Question

How do you condense \[2\ln x + 3\ln y - 6\ln z\] ?

Answer 1

Hint: The given function is the logarithm function it can be defined as logarithmic functions are the inverses of exponential functions. By using some different Basic Properties of logarithmic, on step by step simplification, we get the required solution in the function as a single logarithm function.

Complete step by step answer:
The function from positive real numbers to real numbers to real numbers is defined as \[{\log _b}:{R^ + } \to R \Rightarrow {\log _b}\left( x \right) = y\], if \[{b^y} = x\], is called logarithmic function or the logarithm function is the inverse form of exponential function.
There are some basic logarithms properties
1. product rule :- \[\log \left( {mn} \right) = \log m + \log n\]
2. Quotient rule :- \[\log \left( {\dfrac{m}{n}} \right) = \log m - \log n\]
3. Power rule :- \[\log \left( {{m^n}} \right) = n.\log m\]
Now, Consider the logarithm function
 \[ \Rightarrow \,\,2\ln x + 3\ln y - 6\ln z\]------ (1)
Apply power rule for all the three terms, then equation (1) becomes
\[ \Rightarrow \,\,\ln {x^2} + \ln {y^3} - \ln {z^6}\]------- (2)
Now, using the product rule for the first two terms in equation (2), then
\[ \Rightarrow \,\,\ln \left( {{x^2} \cdot {y^3}} \right) - \ln {z^6}\]---------(3)
Using quotient rule we can write the equation (3) as
\[ \Rightarrow \,\,\ln \left( {\dfrac{{{x^2} \cdot {y^3}}}{{{z^6}}}} \right)\]
Hence, the required condensed form of the given function \[2\ln x + 3\ln y - 6\ln z\] is \[\ln \left( {\dfrac{{{x^2} \cdot {y^3}}}{{{z^6}}}} \right)\].
i.e., we condense three logarithmic functions to single logarithm function. We can also verify this by reverse process by applying the logarithm property. It’s a vice versa process.
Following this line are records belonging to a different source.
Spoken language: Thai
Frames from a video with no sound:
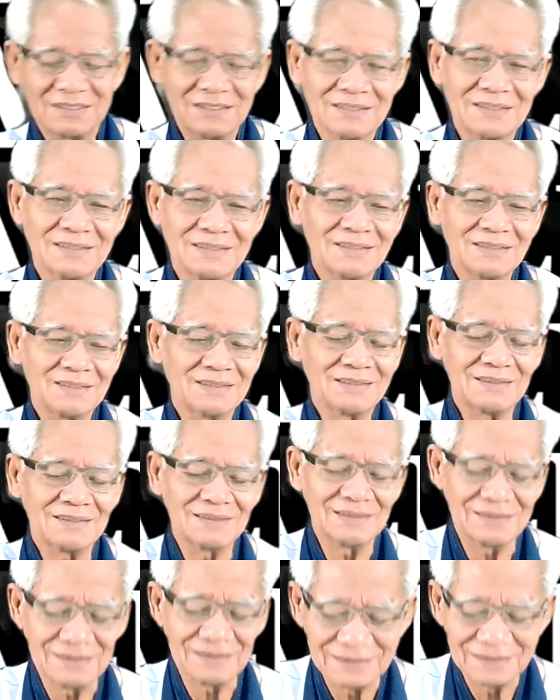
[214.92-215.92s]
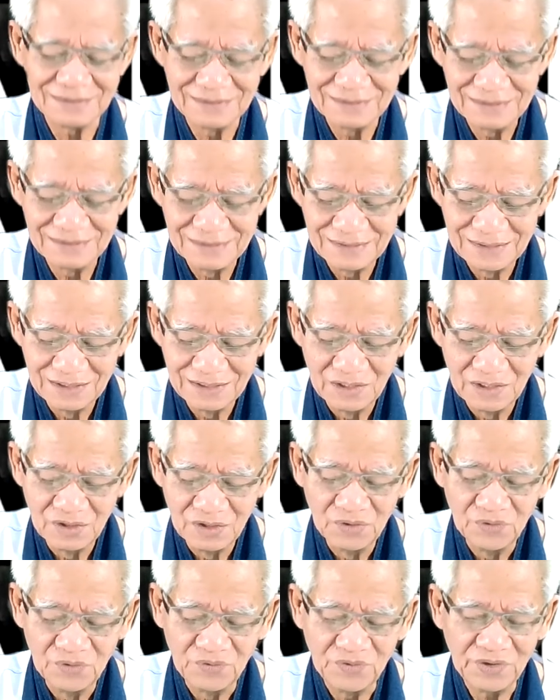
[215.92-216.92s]
เออ
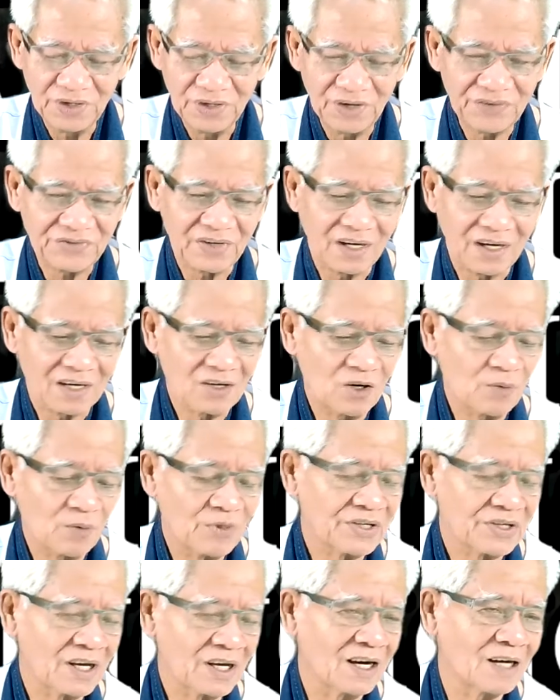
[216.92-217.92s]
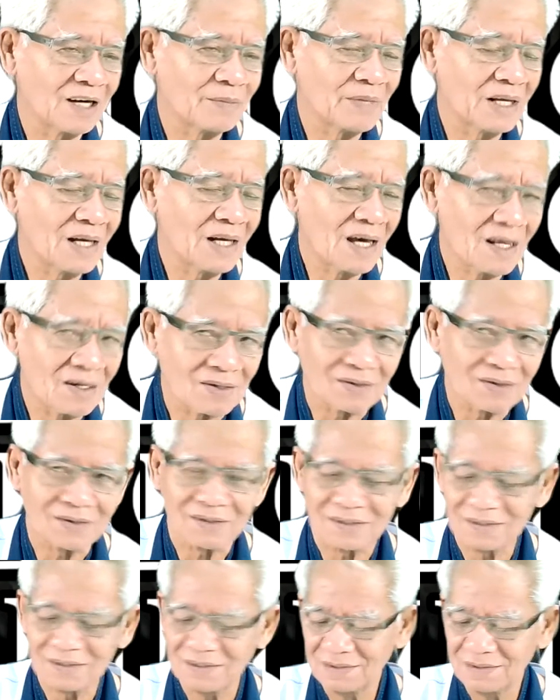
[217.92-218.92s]
วิทยาศาสตร์ก็ไม่ใช้งานไม่ได้หรอก
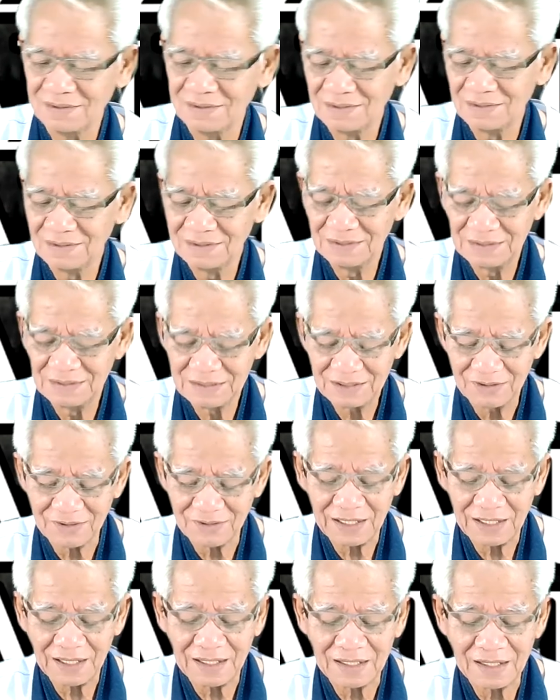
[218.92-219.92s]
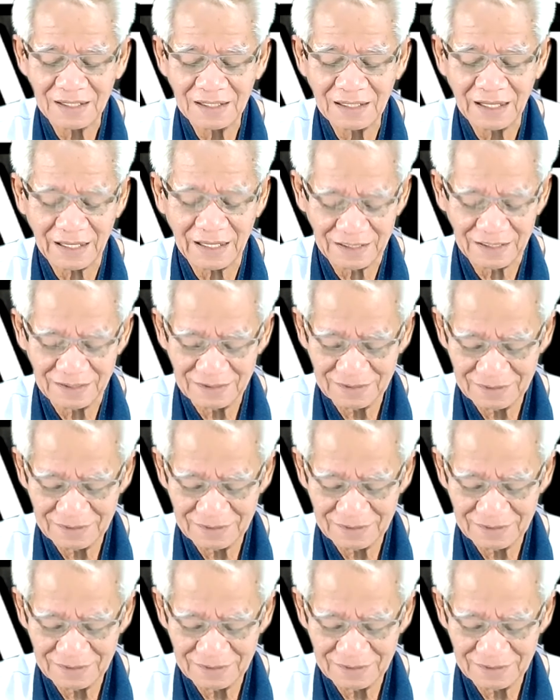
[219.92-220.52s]
ก็แค่นั้นแหละ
Note: If the function contains the log term, then the function is known as logarithmic function. We have two types of logarithms namely common logarithm and natural logarithm. Since it is involving the arithmetic operations, we have a standard logarithmic property for the arithmetic operations. By using the properties, we can solve these types of questions.